Être visible et communiquer
La publication des comptes permet aux grands organismes d’informations, comme l’INSEE par exemple, de récupérer des informations sur les entreprises et de les compter dans leurs bases de données pour les inclure dans leurs analyses.
La non-publication fait disparaître l’entreprise de ces bases.
Hors, certains fichiers servent à établir des grands classements par catégories ; ils servent également de base de prospection aux fournisseurs et futurs clients.
L’entreprise s’expose donc à une moindre visibilité.
De plus, les fournisseurs seront rassurés tout autant que des investisseurs sur les capacités de l’entreprise à honorer ses factures, garantis contre d’éventuels impayés, ils seront plus enclins au paiement à la commande plutôt que par acomptes ou précomptes.
Et même s’il est toujours possible pour eux d’effectuer une enquête de solvabilité, la publication des comptes leur évitera les frais supplémentaires liés à l’enquête.
Enfin, lorsqu’une entreprise rencontre des difficultés, ses dirigeants doivent s’interroger sur le « quand dira-t-on ».

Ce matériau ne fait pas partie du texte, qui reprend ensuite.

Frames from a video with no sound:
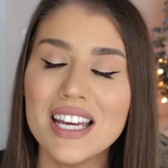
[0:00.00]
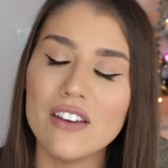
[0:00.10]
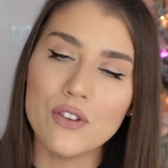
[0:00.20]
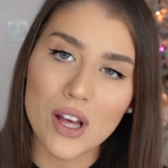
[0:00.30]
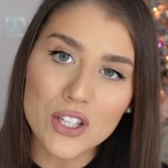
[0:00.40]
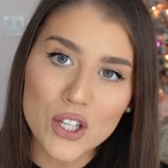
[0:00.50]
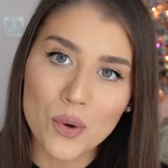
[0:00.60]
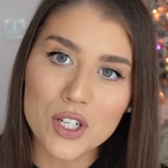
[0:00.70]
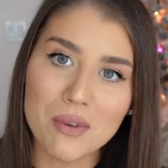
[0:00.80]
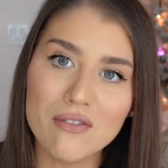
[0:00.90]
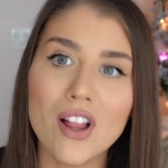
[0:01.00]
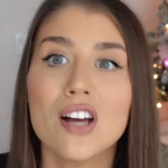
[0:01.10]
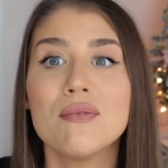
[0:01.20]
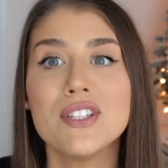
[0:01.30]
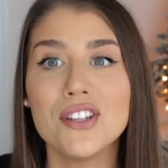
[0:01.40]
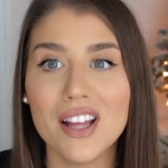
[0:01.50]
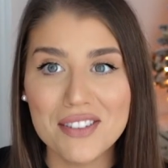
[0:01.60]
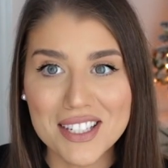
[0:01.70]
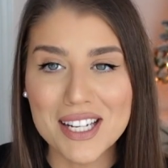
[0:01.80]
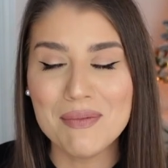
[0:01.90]
If you also watch my vlogmas, you'll
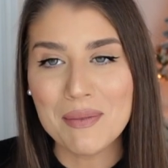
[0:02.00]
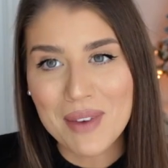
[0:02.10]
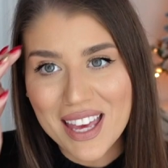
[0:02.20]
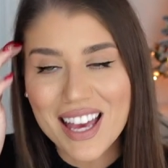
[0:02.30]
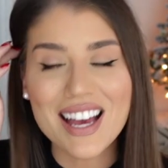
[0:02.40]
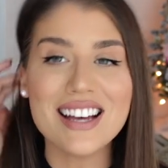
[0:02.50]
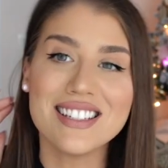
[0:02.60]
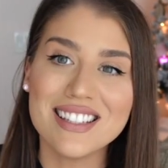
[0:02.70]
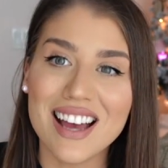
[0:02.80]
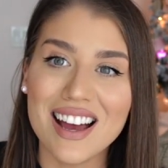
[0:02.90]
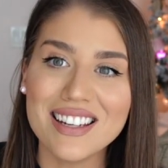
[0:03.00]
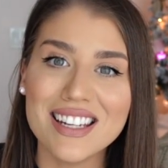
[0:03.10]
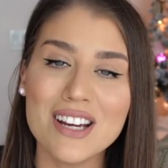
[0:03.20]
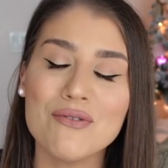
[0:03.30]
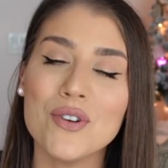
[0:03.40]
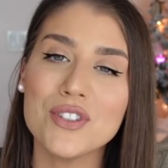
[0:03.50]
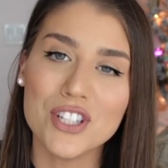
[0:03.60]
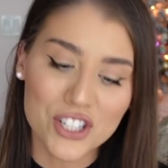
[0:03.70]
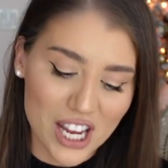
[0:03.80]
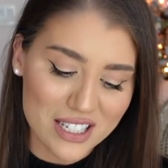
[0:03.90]
have seen me make castagne,
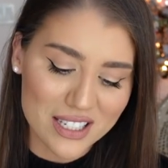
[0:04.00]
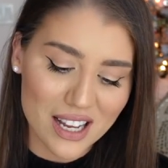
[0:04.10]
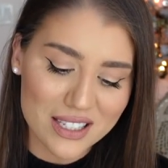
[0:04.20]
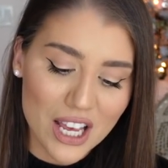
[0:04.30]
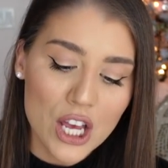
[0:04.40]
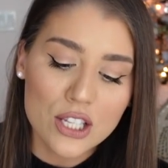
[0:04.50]
roasted chestnuts.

Chaque secteur d’activité est un petit monde, est-il préférable que les partenaires de l’entreprise apprennent par la rumeur les difficultés ou par une voie transparente et officielle qui reste une situation à un instant T.
Ils doivent se demander quelle sera la hauteur des arguments à développer pour convaincre leurs partenaires et décider si la publication n’est pas en définitive la meilleure manière d’éteindre un feu qui indiquerait « qu’il n’y a pas de fumée sans feu… » ?
En effet, le défaut d’information alimente l’imaginaire et aiguise la curiosité, alors qu’une communication via un outil institutionnel rassure et n’incitera pas aux recoupements aléatoires.
Si la question de la publication des comptes ne se pose pas pour certaines entreprises, les dirigeants des autres (la très grande majorité depuis la loi Macron) devront peser les avantages et les inconvénients entre la publication ou la confidentialité.
Sachant que les comptes peuvent être publiés une année et rester confidentiels une autre.
Dans ce cas, elle entre à part entière dans la stratégie de l’entreprise à communiquer sur son chiffre d’affaires.